Une telle découverte a longuement infusé en moi. Durant mon séjour en France, j’en ai discuté avec de nombreux
amis qui ont été séduits par cette vision du don. Ma rencontre avec Carine Duthoit, a déclenché le processus
de maturation de ce qui en moi n’était que germe.
Carine DUTHOIT
”Mariée, mère de 4 enfants en pleine santé, docteur en pharmacie et co-titulaire d’une officine….Qui aurait pu
croire qu’il manquait quelque chose à ma vie? Personne! pas même moi! Et pourtant …
Mon engagement fortuit en tant qu’animatrice d’aumônerie a été un tournant; il a été à l’origine d’un profond
renouveau dans ma foi et m’a permis de découvrir toute la beauté et la joie parfaite cachées derrière les
verbes AIMER et DONNER. Ces 2 mots n’étant pas assez au cœur de mon métier, j’ai décidé de quitter la
pharmacie pour me former à d’autres activités plus en accord avec moi-même et me laissant du temps pour du
bénévolat.
Durant cette période de quête de sens, j’ai été bouleversée par les cris de détresse et les appels au secours
du Père Camille lorsque sa maman, vivant au Bénin, a contracté le Covid et développé une forme grave. J’ai
alors pris conscience de l’état déplorable du système sanitaire là-bas qui peinait à contenir la grosse vague
meurtrière de cette épidémie. Cela m’a profondément émue.
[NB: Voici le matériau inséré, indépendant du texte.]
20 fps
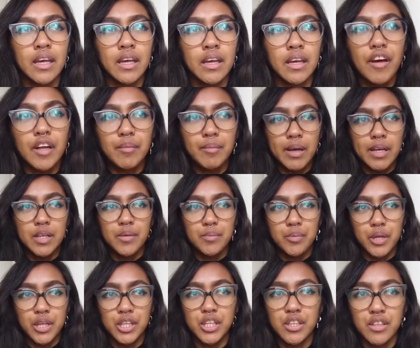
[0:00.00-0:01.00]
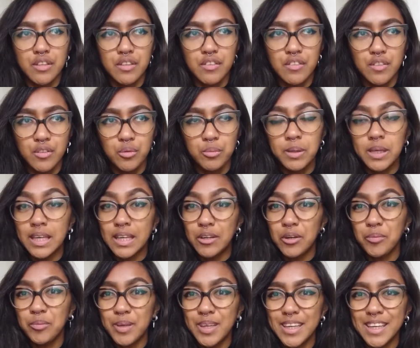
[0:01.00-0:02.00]
find my depression zooming in
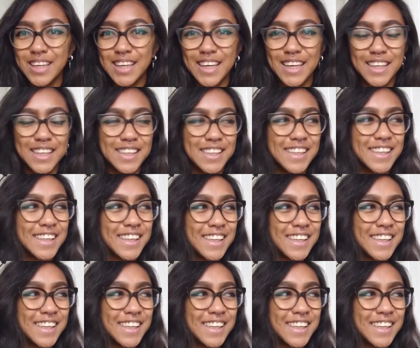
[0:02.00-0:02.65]
on me, and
À l’appel du Père Camille à engager une action concrète qui aille plus loin que nos cris de détresse, j’ai
répondu par un « oui vigoureux ». Ma décision plonge sa racine non seulement dans mon amour pour l’Afrique et
le Bénin, mais aussi dans ma foi revivifiée en la miséricorde divine.”
Le « donnez-leur vous-mêmes à manger » formulé par le Christ à ses disciples avant la multiplication des pains (Lc 9, 13) a sonné en nous comme une voix divine, forte, claire et insistante. À partir de cet instant, l’association est née dans l’âme de chacun de nous deux. Aidés par M. Éric Perret du Cray, nous avons travaillé à en construire les textes majeurs fondateurs. Elle a été portée sur les fonts baptismaux le 6 mars 2022 et lancée définitivement le 4 septembre 2022 lors de la messe d’au-revoir célébrée à Lodève par le père Camille. Elle reste jeune, mais portée par le dynamisme de ses tout premiers membres, dont Anne-Marie Soulage et Francine Robert qui travaillent pied à pied à la faire connaître à tous.